I just changed the oil in it, I havent mowed with it yet to see if it uses any oil. 

could oil be leaking into the cylinder and being burned off when it's first started? the smoke doesnt smell like gas, I think it's oil related. 

whats your thoughts? 

Thanks, 

Mark


----------



## chuck_thehammer

first check that the oil is correct, the stick could be wrong for the motor,
if its over head valve, the valve seals could be bad
oil rings could be stinking or going bad, then they get some heat they seal. how long had the motor sat without being started before you got it?

just a couple of ideas


----------



## Dimark1009

It's not an overhead valve, its an L-head, The oil level is correct, I even printed out a manual for the motor and put in what it said. 

As far as sitting???

It did appear to be sitting for at least a year or more without being run.


----------



## chuck_thehammer

it could be that the rings are stuck, using it a couple of times may unstick them,
if not put a teaspoon of Marval mistery oil in the plug hole and let it sit for 3 or 4 days,
then restart... if it will not unstick new rings are in order.


----------



## 30yearTech

chuck_thehammer said:


> oil rings could be stinking or going bad


Hmmm.... Stinky rings??? 

When rings go bad they stink huh?

How do you tell, do you take the plug and and sniff??


----------



## paulr44

30yearTech said:


> Hmmm.... Stinky rings???
> 
> When rings go bad they stink huh?
> 
> How do you tell, do you take the plug and and sniff??


ROTFLMAO! Maybe they have a shelf-life!? Do you need a odormeter to check them!?

If the smoke is gray, it's oil. Black, it's fuel. Grayish-black doesn't really compute on a flathead horizontal-crank. Only thing I can think of is carb. overflowing some after shut-down, but then you'd notice fuel coming from the air cleaner housing when it's not running. If you suspect rings etc., I'd suggest a crancase vacuum test using a manometer, also called a water column, or do a combustion chamber leak-down test. It could be breather related, but I kind of doubt it.


----------



## chuck_thehammer

30yearTech said:


> Hmmm.... Stinky rings???
> 
> When rings go bad they stink huh?
> 
> How do you tell, do you take the plug and and sniff??
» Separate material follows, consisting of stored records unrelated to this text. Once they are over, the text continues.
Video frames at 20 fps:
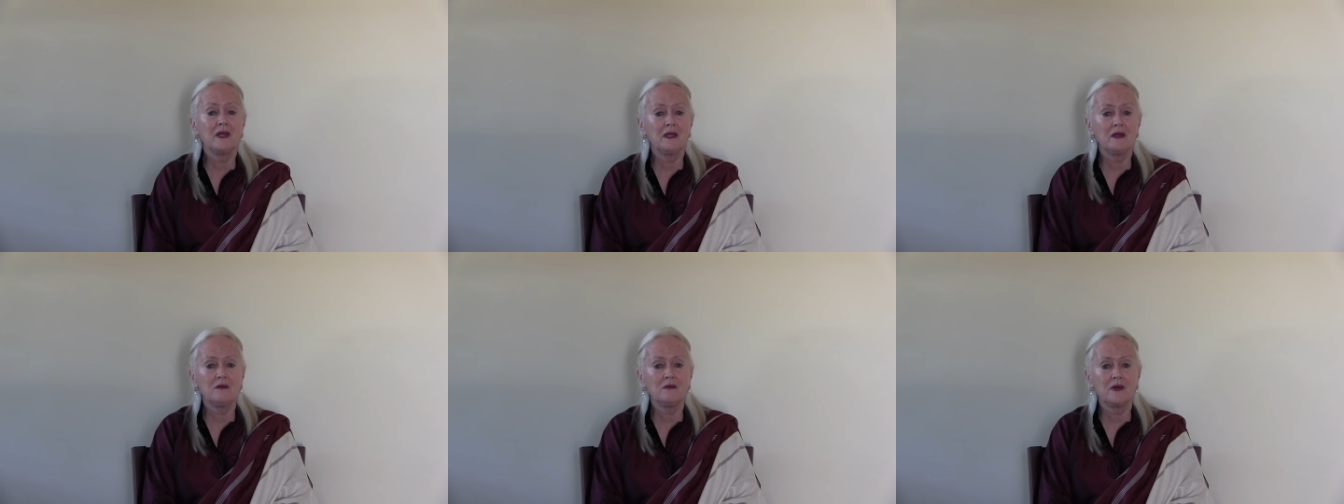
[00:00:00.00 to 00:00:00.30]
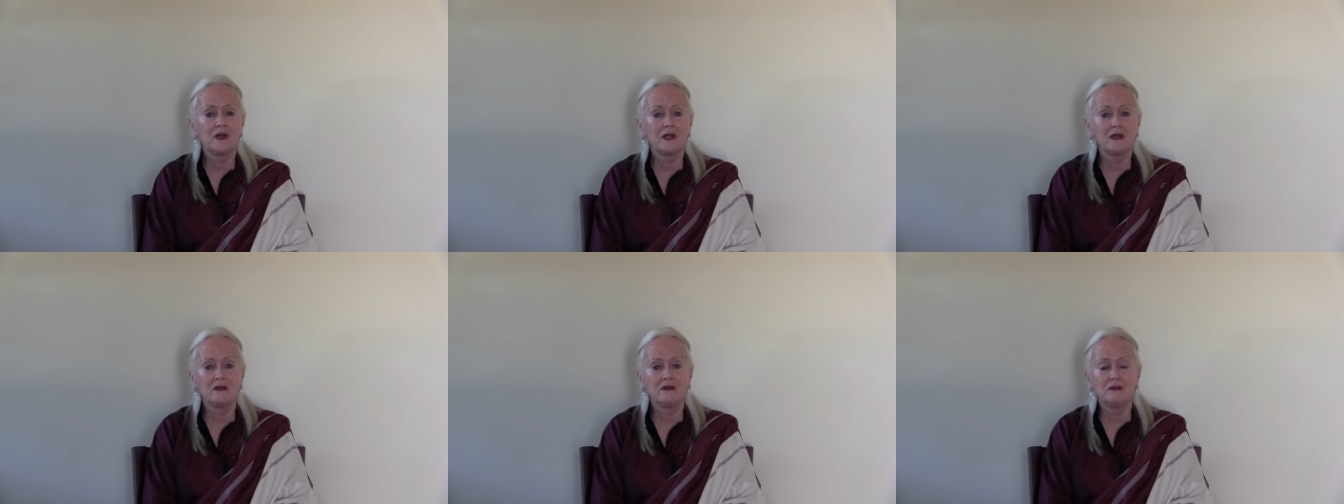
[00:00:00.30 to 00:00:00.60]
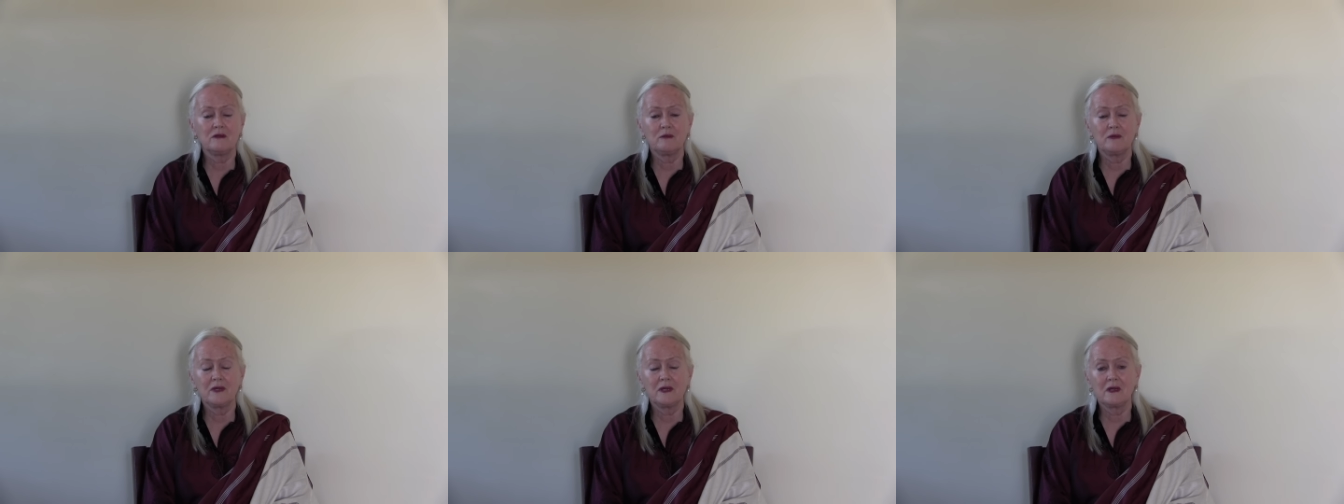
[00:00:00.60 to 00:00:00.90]
many
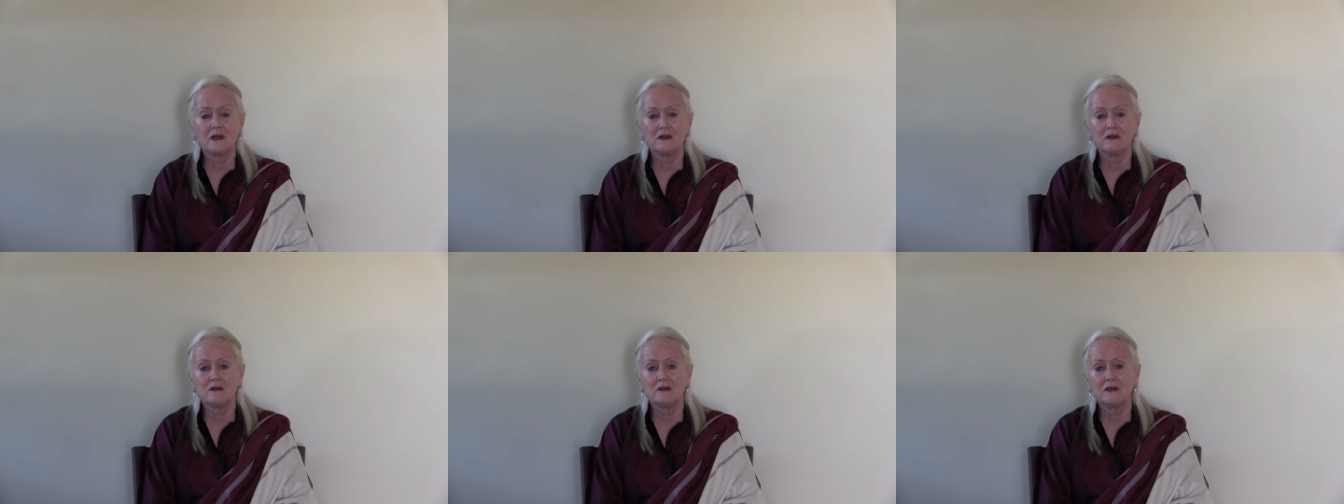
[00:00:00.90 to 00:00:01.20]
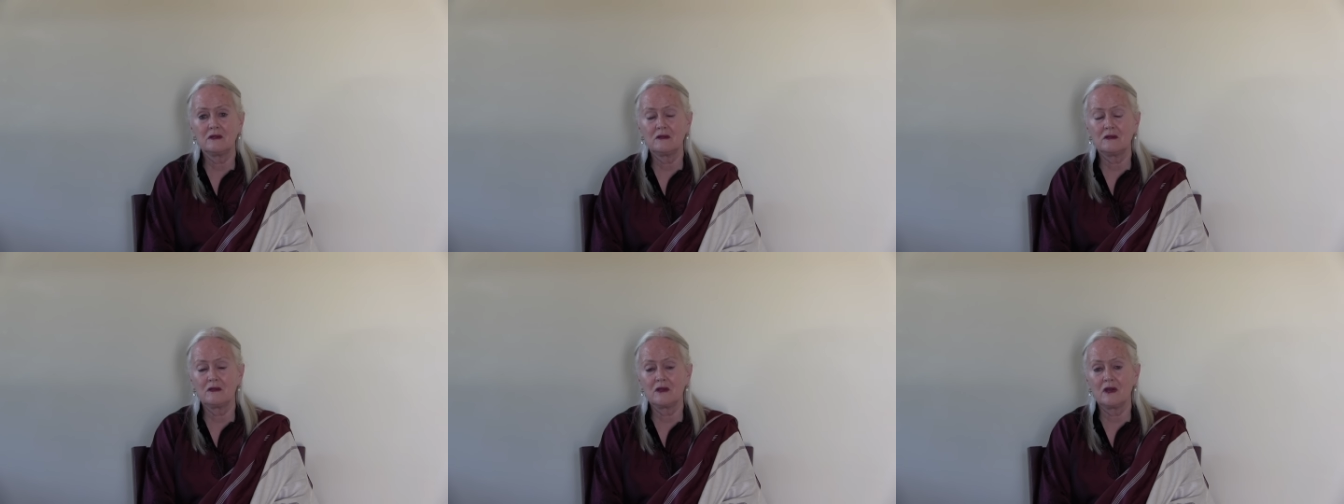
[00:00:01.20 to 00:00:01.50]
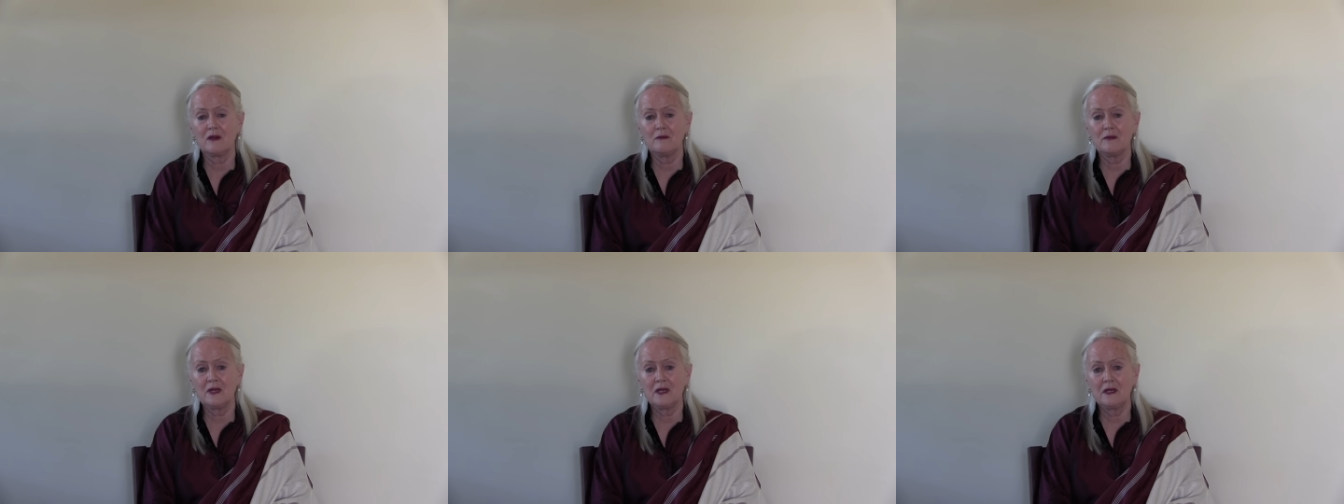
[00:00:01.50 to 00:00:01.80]
ways because it's
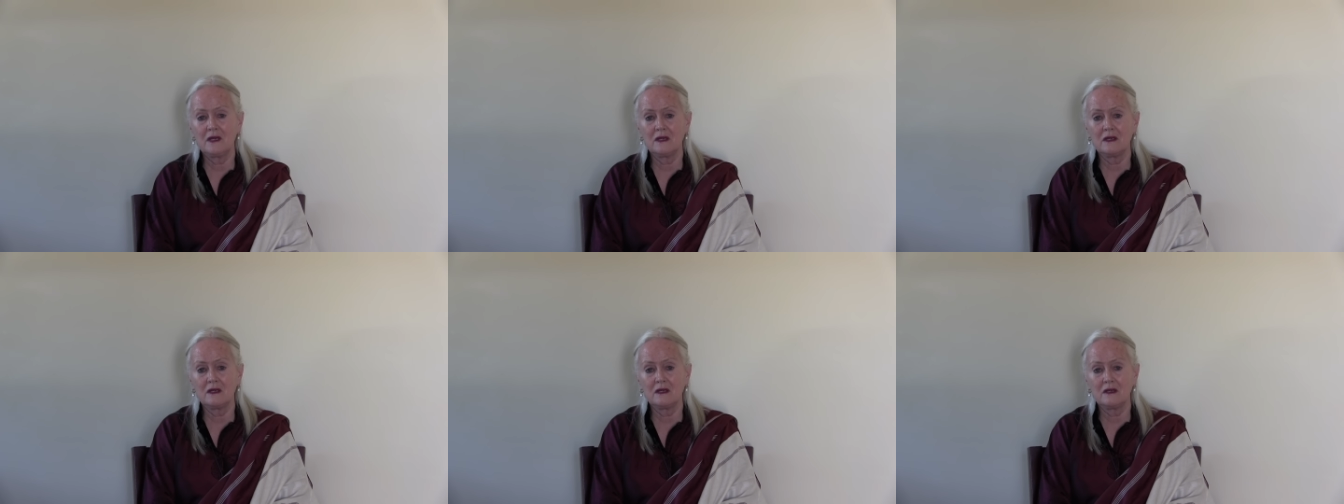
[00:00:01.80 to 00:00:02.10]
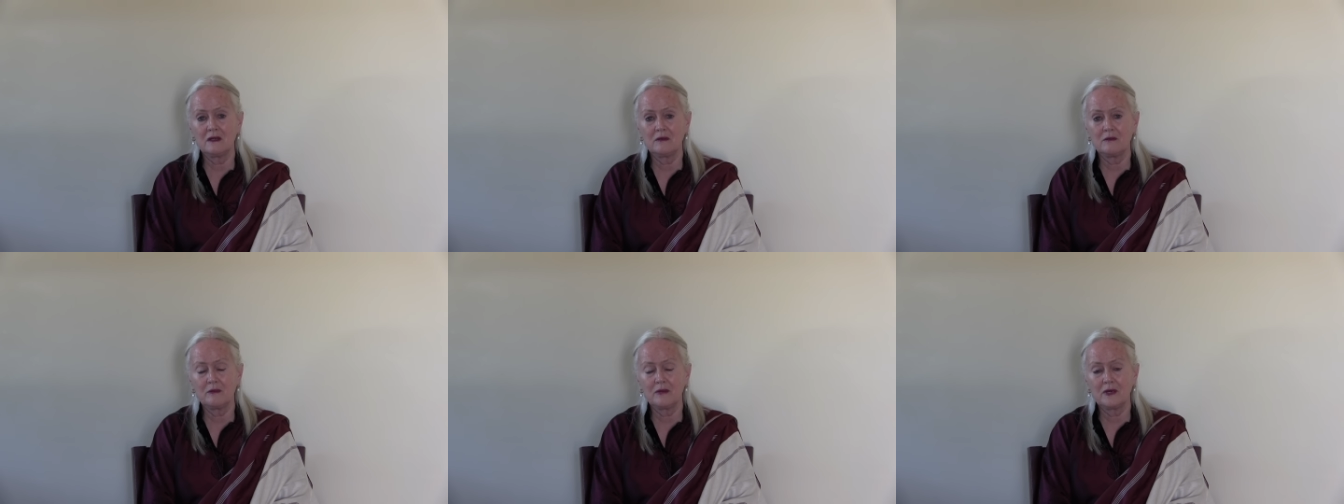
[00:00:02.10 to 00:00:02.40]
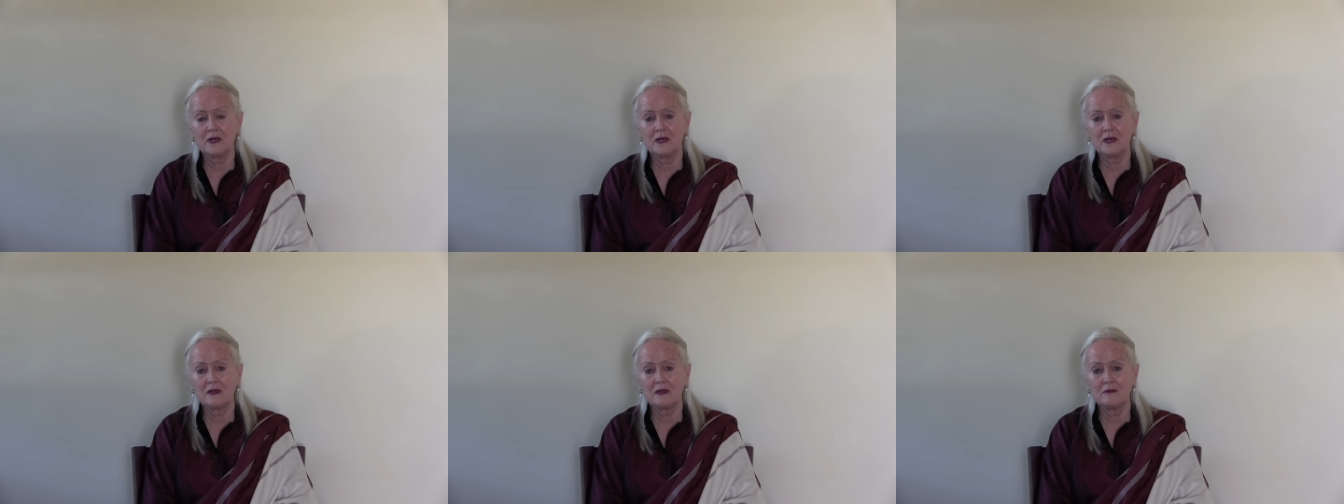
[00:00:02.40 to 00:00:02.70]
dominated
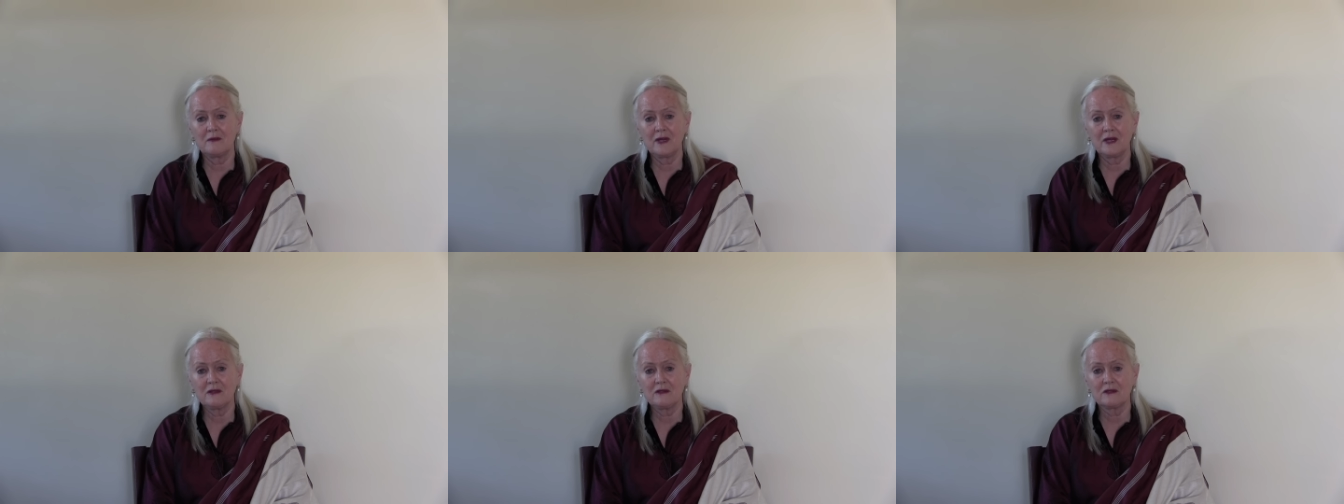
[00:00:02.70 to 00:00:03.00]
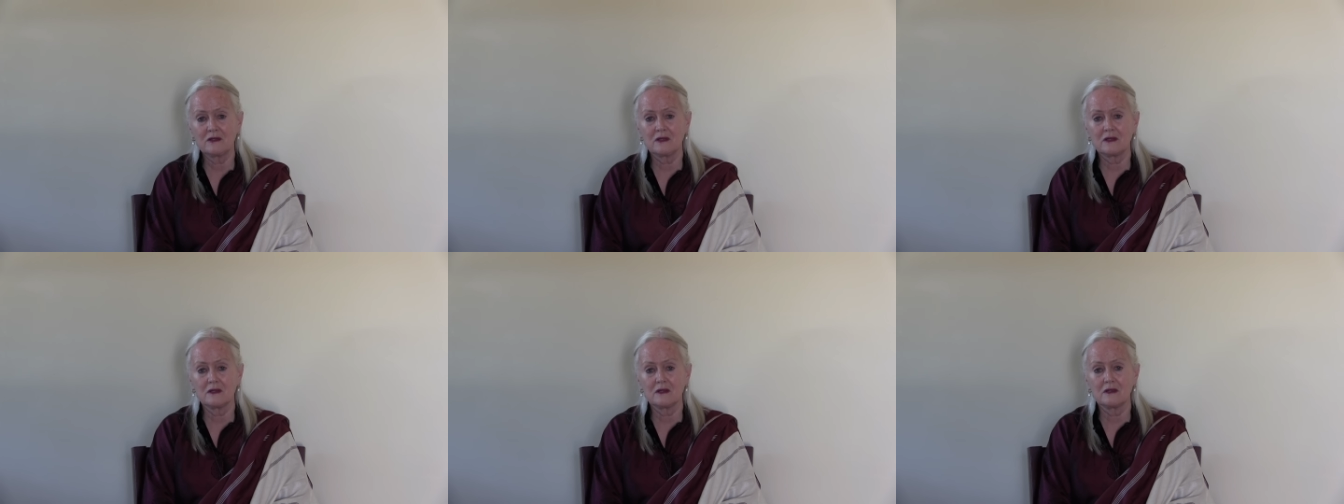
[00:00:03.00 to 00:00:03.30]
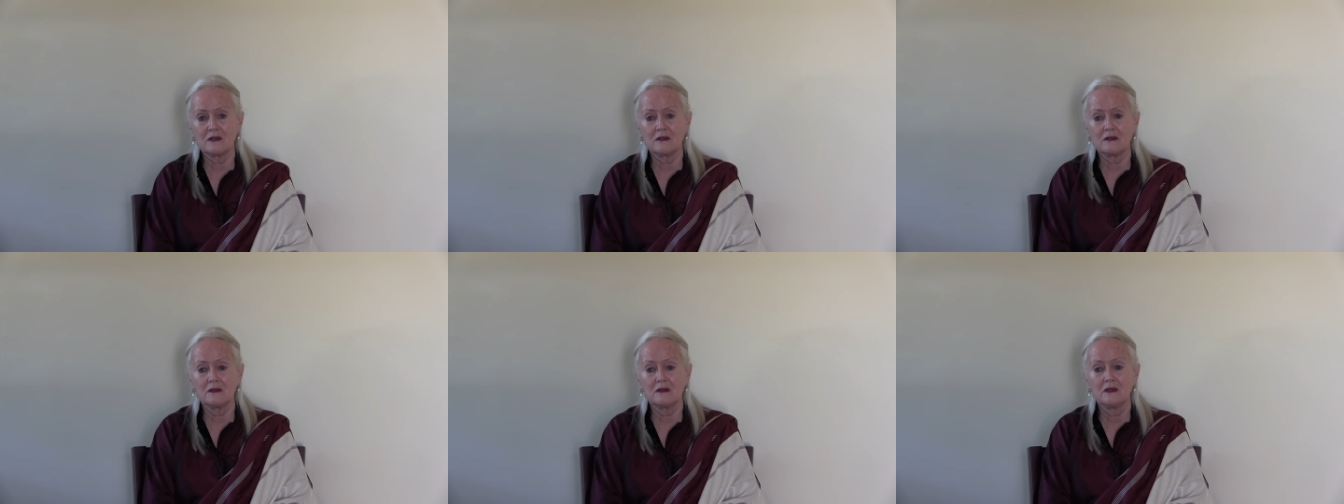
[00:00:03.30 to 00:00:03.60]
by the
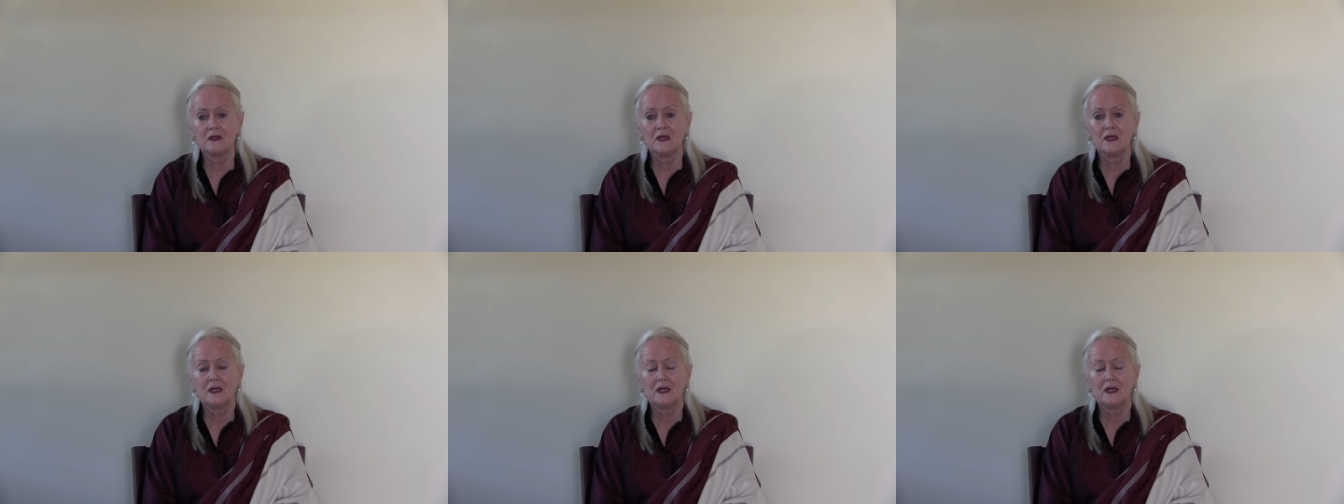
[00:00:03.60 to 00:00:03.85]
masculine.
OK so I miss spelled that word..(STICK) that's what happens when you get old. stiff fingers and bad eye sight... LOL


----------



## 30yearTech

*Typo*

Hey I knew it was a typo, just to good to pass up.... :thumbsup:


----------



## chuck_thehammer

that"s OK, I thought it was funny also....


----------



## paulr44

Me too - much too funny.
me tipe funnny thigs sumtymes two.
I had a guy once tell me his Little Wonder electric hedge trimmer, and I quote, "makes a burnin' noise." Hmmm, wonder if it also makes a clanging smell too?
:hat:


----------



## paulr44

chuck_thehammer said:


> it could be that the rings are stuck, using it a couple of times may unstick them,
> if not put a teaspoon of Marval mistery oil in the plug hole and let it sit for 3 or 4 days,
> then restart... if it will not unstick new rings are in order.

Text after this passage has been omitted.